-- Opening Marker --
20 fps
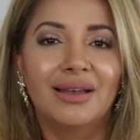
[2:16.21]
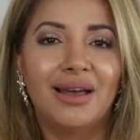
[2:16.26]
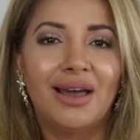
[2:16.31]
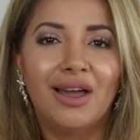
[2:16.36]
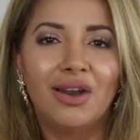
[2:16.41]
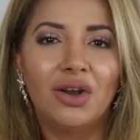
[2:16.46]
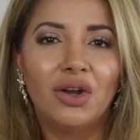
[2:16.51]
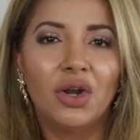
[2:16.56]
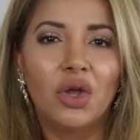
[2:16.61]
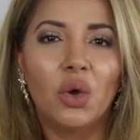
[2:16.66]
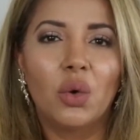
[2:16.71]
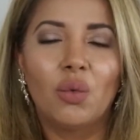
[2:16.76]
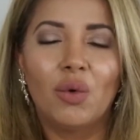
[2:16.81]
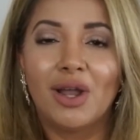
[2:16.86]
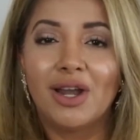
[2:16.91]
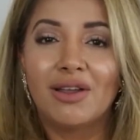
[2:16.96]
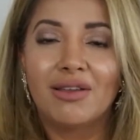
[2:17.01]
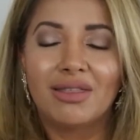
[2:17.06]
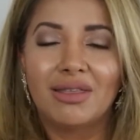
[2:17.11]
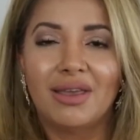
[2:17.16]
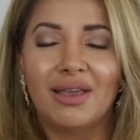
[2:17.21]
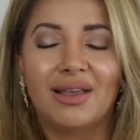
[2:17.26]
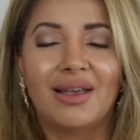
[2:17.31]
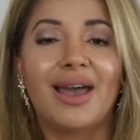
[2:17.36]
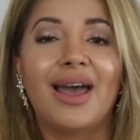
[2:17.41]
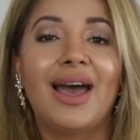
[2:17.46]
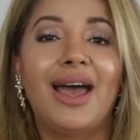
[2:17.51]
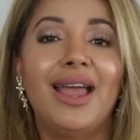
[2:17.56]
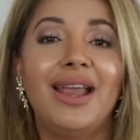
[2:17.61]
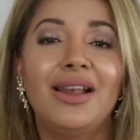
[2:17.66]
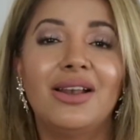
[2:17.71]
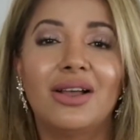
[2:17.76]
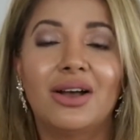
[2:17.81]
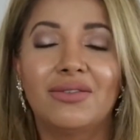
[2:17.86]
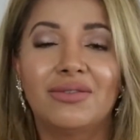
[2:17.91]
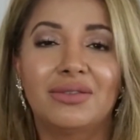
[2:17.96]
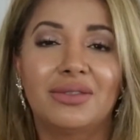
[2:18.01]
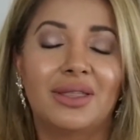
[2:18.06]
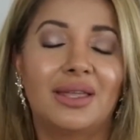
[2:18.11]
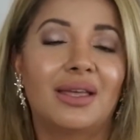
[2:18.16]
I don't know, what do you think? I
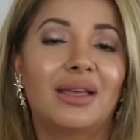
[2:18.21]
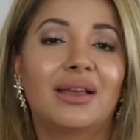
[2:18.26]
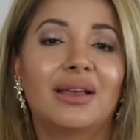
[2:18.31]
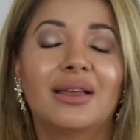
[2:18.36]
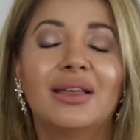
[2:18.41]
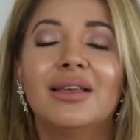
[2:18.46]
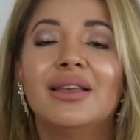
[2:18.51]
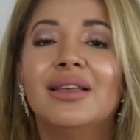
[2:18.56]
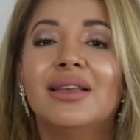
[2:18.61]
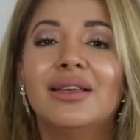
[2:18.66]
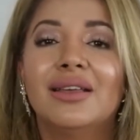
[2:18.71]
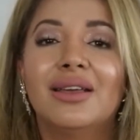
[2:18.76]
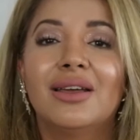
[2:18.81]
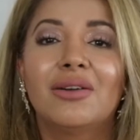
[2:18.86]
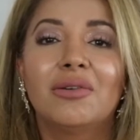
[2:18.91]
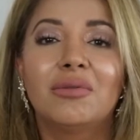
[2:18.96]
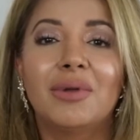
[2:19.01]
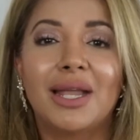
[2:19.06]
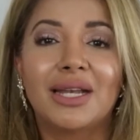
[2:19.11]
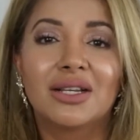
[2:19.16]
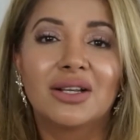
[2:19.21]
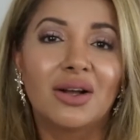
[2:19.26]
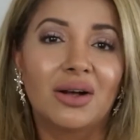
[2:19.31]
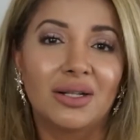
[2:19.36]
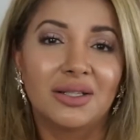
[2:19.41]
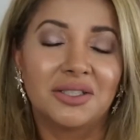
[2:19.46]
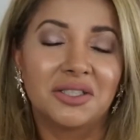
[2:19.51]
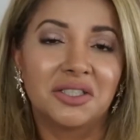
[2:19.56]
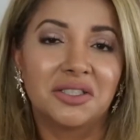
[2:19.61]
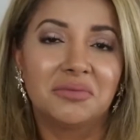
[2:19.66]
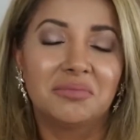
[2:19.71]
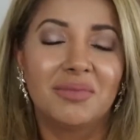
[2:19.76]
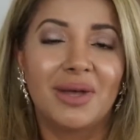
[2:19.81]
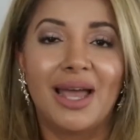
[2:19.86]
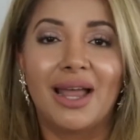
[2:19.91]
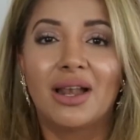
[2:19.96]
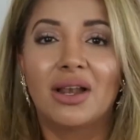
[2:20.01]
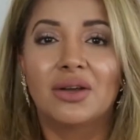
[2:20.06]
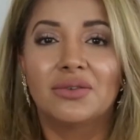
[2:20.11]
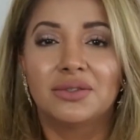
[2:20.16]
love the red color.
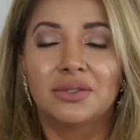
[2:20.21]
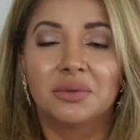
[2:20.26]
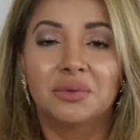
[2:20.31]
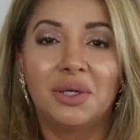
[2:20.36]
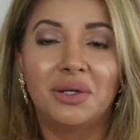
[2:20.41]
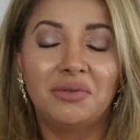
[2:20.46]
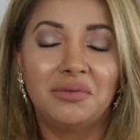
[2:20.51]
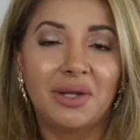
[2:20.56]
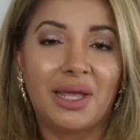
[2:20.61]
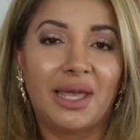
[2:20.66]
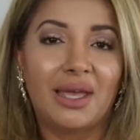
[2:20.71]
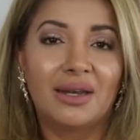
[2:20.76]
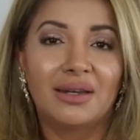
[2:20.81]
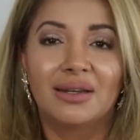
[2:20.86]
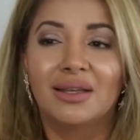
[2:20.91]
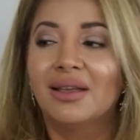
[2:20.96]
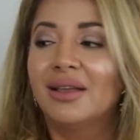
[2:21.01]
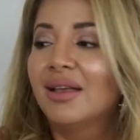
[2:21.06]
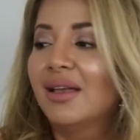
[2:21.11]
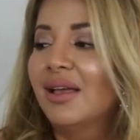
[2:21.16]
I love to wear red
-- Closing Marker --
# ASSIGNMENT
Reproduce every record above exactly, omitting the pictures.

# YOUR RESPONSE
20 fps
[2:16.21]
[2:16.26]
[2:16.31]
[2:16.36]
[2:16.41]
[2:16.46]
[2:16.51]
[2:16.56]
[2:16.61]
[2:16.66]
[2:16.71]
[2:16.76]
[2:16.81]
[2:16.86]
[2:16.91]
[2:16.96]
[2:17.01]
[2:17.06]
[2:17.11]
[2:17.16]
[2:17.21]
[2:17.26]
[2:17.31]
[2:17.36]
[2:17.41]
[2:17.46]
[2:17.51]
[2:17.56]
[2:17.61]
[2:17.66]
[2:17.71]
[2:17.76]
[2:17.81]
[2:17.86]
[2:17.91]
[2:17.96]
[2:18.01]
[2:18.06]
[2:18.11]
[2:18.16]
I don't know, what do you think? I
[2:18.21]
[2:18.26]
[2:18.31]
[2:18.36]
[2:18.41]
[2:18.46]
[2:18.51]
[2:18.56]
[2:18.61]
[2:18.66]
[2:18.71]
[2:18.76]
[2:18.81]
[2:18.86]
[2:18.91]
[2:18.96]
[2:19.01]
[2:19.06]
[2:19.11]
[2:19.16]
[2:19.21]
[2:19.26]
[2:19.31]
[2:19.36]
[2:19.41]
[2:19.46]
[2:19.51]
[2:19.56]
[2:19.61]
[2:19.66]
[2:19.71]
[2:19.76]
[2:19.81]
[2:19.86]
[2:19.91]
[2:19.96]
[2:20.01]
[2:20.06]
[2:20.11]
[2:20.16]
love the red color.
[2:20.21]
[2:20.26]
[2:20.31]
[2:20.36]
[2:20.41]
[2:20.46]
[2:20.51]
[2:20.56]
[2:20.61]
[2:20.66]
[2:20.71]
[2:20.76]
[2:20.81]
[2:20.86]
[2:20.91]
[2:20.96]
[2:21.01]
[2:21.06]
[2:21.11]
[2:21.16]
I love to wear red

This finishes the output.